Sub-paragraph (3) provides that this paragraph does not apply to the modification of any provision of the Scotland Act which charges any sum on the Scottish Consolidated Fund, requires any sum to be paid out of that Fund without further approval, or requires or authorises any sum to paid into the Fund. This list was amended by the Scotland Act 1998 (Modifications of Schedule 4) Order 2000 (S.I. 2000/1831) to  include any provision which requires any sum to be payable out of that Fund. However, certain provisions are excepted.  Those are:

  • Section 64(7), which provides that certain receipts to be paid over to the Secretary of State shall be a charge on the Fund;

  • Sections 66(2) and 71(7), which provide for the sums required by the Scottish Ministers for the re-payment of borrowing or deemed borrowing from the Secretary of State (with interest) to be a charge on the Fund;

  • Sections 77 and 78, which provide for payments into and out of the Scottish Consolidated Fund in consequence of the operation of the tax-varying powers; and

  • Section 119, which translates statutory references to the Consolidated Fund to references to the Scottish Consolidated Fund.

Sub-paragraph (4) provides for a further exception to allow the Scottish Parliament to set up a fund, in addition to the Scottish Consolidated Fund, out of which loans may be made by the Scottish Ministers, and to amend Part III of the Act (which sets out the financial provisions) so far as necessary or expedient for that purpose on in consequence of the establishment of such a fund.

Sub-paragraph (5) provides that this paragraph does not prevent modification of enactments which are modified by this Act and that it does not prevent the Scottish Parliament from repealing provisions of the Scotland Act which amend other enactments if the provisions ceases to have effect in consequence of an ASP.

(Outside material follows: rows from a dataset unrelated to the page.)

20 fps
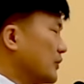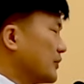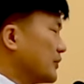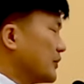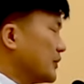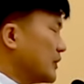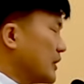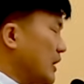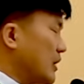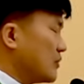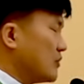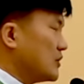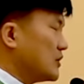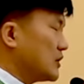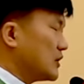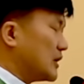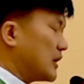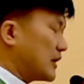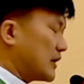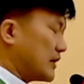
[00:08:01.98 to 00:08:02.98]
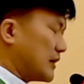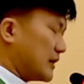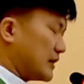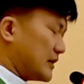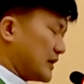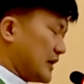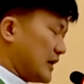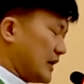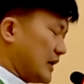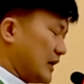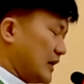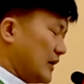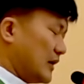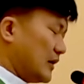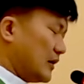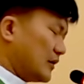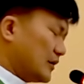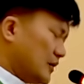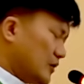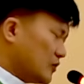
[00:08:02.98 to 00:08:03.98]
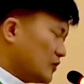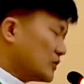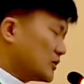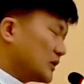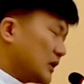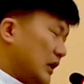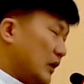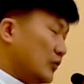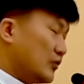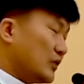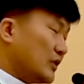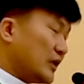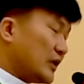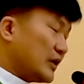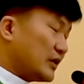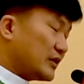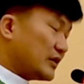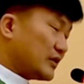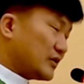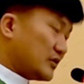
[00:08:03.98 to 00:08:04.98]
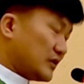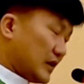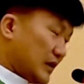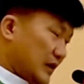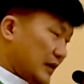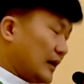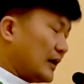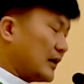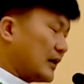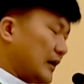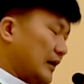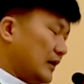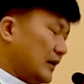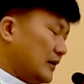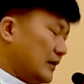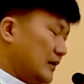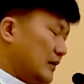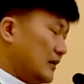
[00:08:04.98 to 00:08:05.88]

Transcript: 어떤 행위들을 하게 되느냐 그리고 그 가운데 하나가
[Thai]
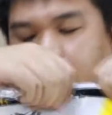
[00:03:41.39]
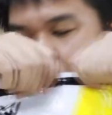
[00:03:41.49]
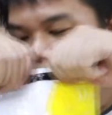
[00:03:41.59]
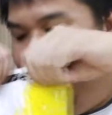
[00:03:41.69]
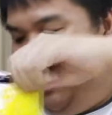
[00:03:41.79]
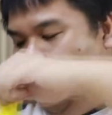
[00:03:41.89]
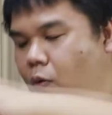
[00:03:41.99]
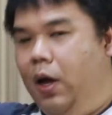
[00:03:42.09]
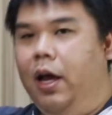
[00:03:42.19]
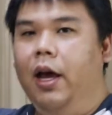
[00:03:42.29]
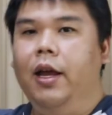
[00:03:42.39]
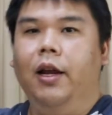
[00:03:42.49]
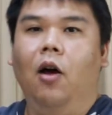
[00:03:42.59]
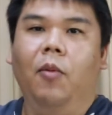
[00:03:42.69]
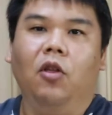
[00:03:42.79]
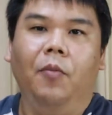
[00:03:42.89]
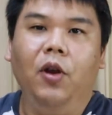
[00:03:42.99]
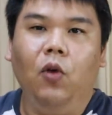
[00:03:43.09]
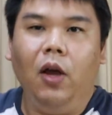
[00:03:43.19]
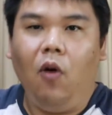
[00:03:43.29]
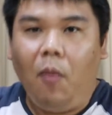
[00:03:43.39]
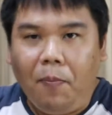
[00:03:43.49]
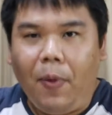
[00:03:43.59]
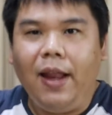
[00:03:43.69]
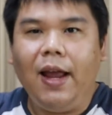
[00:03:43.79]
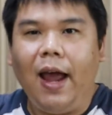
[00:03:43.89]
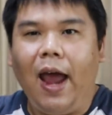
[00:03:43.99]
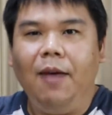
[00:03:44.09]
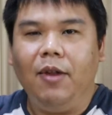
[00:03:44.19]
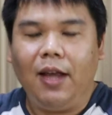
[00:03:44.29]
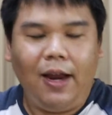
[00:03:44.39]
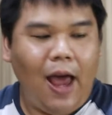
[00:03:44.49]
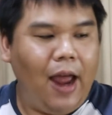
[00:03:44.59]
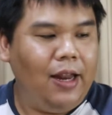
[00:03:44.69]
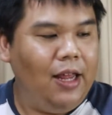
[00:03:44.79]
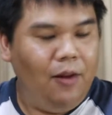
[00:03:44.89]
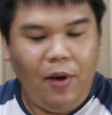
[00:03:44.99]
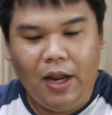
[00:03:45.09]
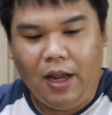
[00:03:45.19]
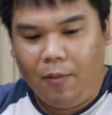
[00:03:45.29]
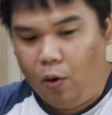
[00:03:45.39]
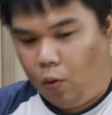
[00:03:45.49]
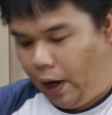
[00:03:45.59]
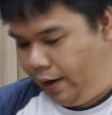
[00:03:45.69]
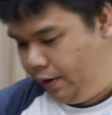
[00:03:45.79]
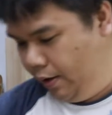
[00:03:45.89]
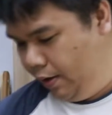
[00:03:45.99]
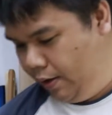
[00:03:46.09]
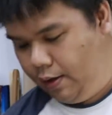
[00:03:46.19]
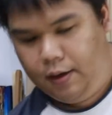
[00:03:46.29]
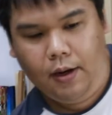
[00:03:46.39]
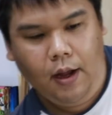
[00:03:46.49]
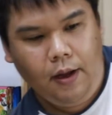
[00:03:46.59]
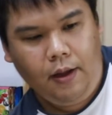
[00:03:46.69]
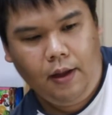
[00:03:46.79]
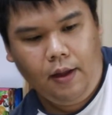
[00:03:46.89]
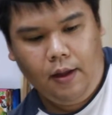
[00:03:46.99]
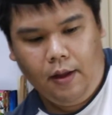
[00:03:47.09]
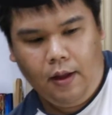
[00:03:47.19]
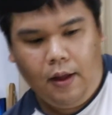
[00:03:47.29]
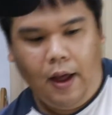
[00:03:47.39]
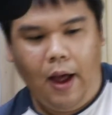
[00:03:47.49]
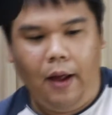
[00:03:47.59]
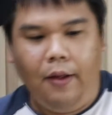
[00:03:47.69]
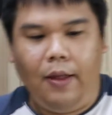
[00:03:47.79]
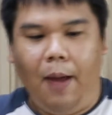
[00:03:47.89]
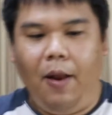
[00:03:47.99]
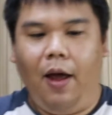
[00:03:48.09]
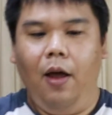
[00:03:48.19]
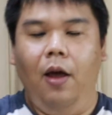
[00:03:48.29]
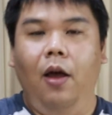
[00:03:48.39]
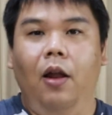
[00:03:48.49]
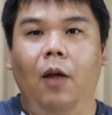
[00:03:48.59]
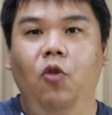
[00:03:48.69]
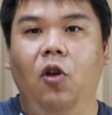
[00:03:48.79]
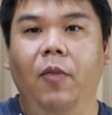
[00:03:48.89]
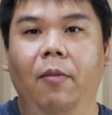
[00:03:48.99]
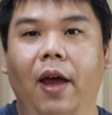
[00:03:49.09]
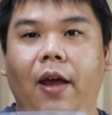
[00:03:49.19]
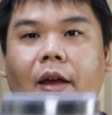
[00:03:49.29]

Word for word: ลองปั่นให้ดูเลย ลองผสมให้ดูเลยว่ามันเป็นยังไง มันใช้ได้ดีหรือไม่ดี มาดูกันนะอ่ะใส่ไปละท่านผู้ชมเห็นไหม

Paragraph 5 lists certain modifications made by the Act which the Parliament cannot modify, or confer power by subordinate legislation to modify.  These are:

(a)

the effect of section 119(3) (which translates statutory references to the Consolidated Fund to references to the Scottish Consolidated Fund) in relation to any provision of an Act of Parliament relating to judicial salaries.  This ensures that judicial salaries will remain a direct charge upon the Scottish Consolidated Fund;

(b)

the amendments made by Schedule 8 to the Crown Suits (Scotland) Act 1857, the Crown Proceedings Act 1947 and the Criminal Procedure (Scotland) Act 1995, so far as they relate to the Advocate General for Scotland. These amendments take account of the transfer of the office of Lord Advocate to become a member of the Scottish Executive and the establishment of the new office of Advocate General for Scotland as the Scottish law officer to the UK Government; and

(c)

the amendments made to the Lands Tribunal Act 1949 by paragraph 9 of Schedule 8 (to provide that the remuneration of members of the Lands Tribunal for Scotland shall be charged on the Scottish Consolidated Fund) and to the Scottish Land Court Act 1993 by paragraph 29 of Schedule 8 (to provide that the First Minister will recommend the appointment of a person as chairman of the Court and that he shall consult the Lord President of the Court of Session before doing so).

Paragraph 6 provides that an ASP cannot modify, or confer power by subordinate legislation to modify, enactments which relate to the powers which a Minister of the Crown shares by virtue of section 56. This ensures that where a Minister of the Crown has retained a concurrent power in a devolved area, the Scottish Parliament cannot remove that power.